▶ **Your goal**:
Leave out all pictures and retype exactly the lines from the one with "[00:16:23.83]" through the last line of the material.

·····

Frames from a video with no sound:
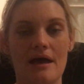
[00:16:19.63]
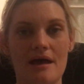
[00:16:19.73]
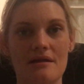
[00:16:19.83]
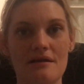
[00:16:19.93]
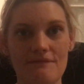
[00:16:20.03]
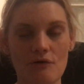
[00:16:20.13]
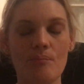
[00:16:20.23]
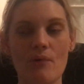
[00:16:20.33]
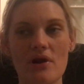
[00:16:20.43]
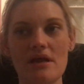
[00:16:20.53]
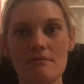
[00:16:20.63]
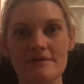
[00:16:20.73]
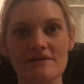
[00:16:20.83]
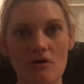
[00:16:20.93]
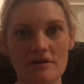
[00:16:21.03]
and if your body
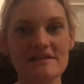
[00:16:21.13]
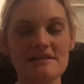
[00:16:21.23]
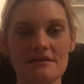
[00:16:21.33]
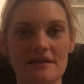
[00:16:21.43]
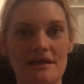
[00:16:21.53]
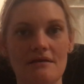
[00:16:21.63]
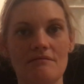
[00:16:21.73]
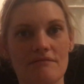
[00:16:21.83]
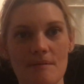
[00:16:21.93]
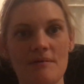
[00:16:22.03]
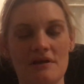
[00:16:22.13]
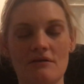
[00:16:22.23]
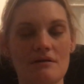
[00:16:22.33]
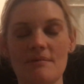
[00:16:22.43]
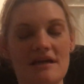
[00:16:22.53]
was constantly ripping
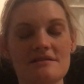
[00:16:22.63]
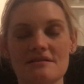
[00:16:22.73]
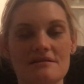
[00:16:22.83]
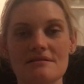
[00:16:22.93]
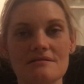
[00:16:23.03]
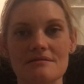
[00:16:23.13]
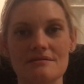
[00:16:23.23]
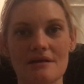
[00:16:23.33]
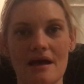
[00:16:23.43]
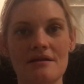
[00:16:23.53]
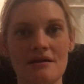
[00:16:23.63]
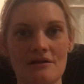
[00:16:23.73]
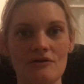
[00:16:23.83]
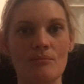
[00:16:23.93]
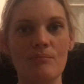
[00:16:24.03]
you to pieces, and
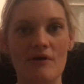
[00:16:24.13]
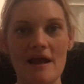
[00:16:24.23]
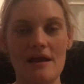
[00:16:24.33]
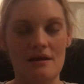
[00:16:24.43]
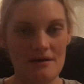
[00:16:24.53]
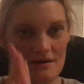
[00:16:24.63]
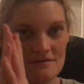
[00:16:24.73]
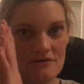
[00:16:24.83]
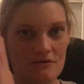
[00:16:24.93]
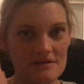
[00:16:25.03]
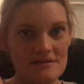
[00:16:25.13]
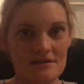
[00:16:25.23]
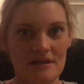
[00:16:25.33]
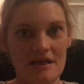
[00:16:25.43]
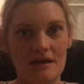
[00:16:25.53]
then your brain is
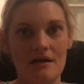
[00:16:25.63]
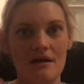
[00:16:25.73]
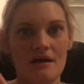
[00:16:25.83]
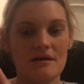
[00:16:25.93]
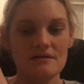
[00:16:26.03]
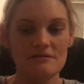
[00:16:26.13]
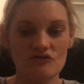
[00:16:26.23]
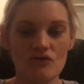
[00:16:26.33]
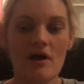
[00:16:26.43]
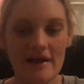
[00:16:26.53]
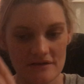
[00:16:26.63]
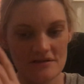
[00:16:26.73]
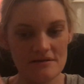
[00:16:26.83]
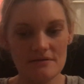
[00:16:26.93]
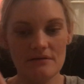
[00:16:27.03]
constantly trying
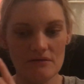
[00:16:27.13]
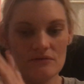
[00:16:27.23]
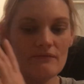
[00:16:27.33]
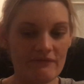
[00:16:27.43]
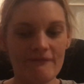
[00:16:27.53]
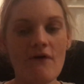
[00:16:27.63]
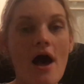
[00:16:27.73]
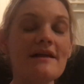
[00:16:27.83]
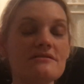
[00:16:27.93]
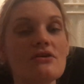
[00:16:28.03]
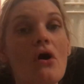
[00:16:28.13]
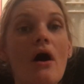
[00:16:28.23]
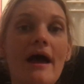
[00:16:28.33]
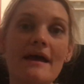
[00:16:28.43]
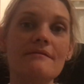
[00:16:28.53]
to fight
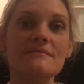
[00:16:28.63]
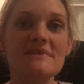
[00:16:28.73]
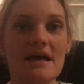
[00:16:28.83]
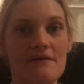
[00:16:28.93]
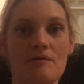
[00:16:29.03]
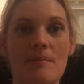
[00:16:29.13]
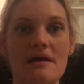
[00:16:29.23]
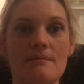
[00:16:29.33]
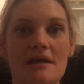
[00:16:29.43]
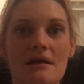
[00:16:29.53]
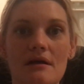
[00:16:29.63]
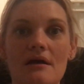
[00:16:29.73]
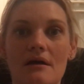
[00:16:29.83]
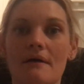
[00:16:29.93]
time to have a baby.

·····

▶ **Solution below**:
[00:16:23.83]
[00:16:23.93]
[00:16:24.03]
you to pieces, and
[00:16:24.13]
[00:16:24.23]
[00:16:24.33]
[00:16:24.43]
[00:16:24.53]
[00:16:24.63]
[00:16:24.73]
[00:16:24.83]
[00:16:24.93]
[00:16:25.03]
[00:16:25.13]
[00:16:25.23]
[00:16:25.33]
[00:16:25.43]
[00:16:25.53]
then your brain is
[00:16:25.63]
[00:16:25.73]
[00:16:25.83]
[00:16:25.93]
[00:16:26.03]
[00:16:26.13]
[00:16:26.23]
[00:16:26.33]
[00:16:26.43]
[00:16:26.53]
[00:16:26.63]
[00:16:26.73]
[00:16:26.83]
[00:16:26.93]
[00:16:27.03]
constantly trying
[00:16:27.13]
[00:16:27.23]
[00:16:27.33]
[00:16:27.43]
[00:16:27.53]
[00:16:27.63]
[00:16:27.73]
[00:16:27.83]
[00:16:27.93]
[00:16:28.03]
[00:16:28.13]
[00:16:28.23]
[00:16:28.33]
[00:16:28.43]
[00:16:28.53]
to fight
[00:16:28.63]
[00:16:28.73]
[00:16:28.83]
[00:16:28.93]
[00:16:29.03]
[00:16:29.13]
[00:16:29.23]
[00:16:29.33]
[00:16:29.43]
[00:16:29.53]
[00:16:29.63]
[00:16:29.73]
[00:16:29.83]
[00:16:29.93]
time to have a baby.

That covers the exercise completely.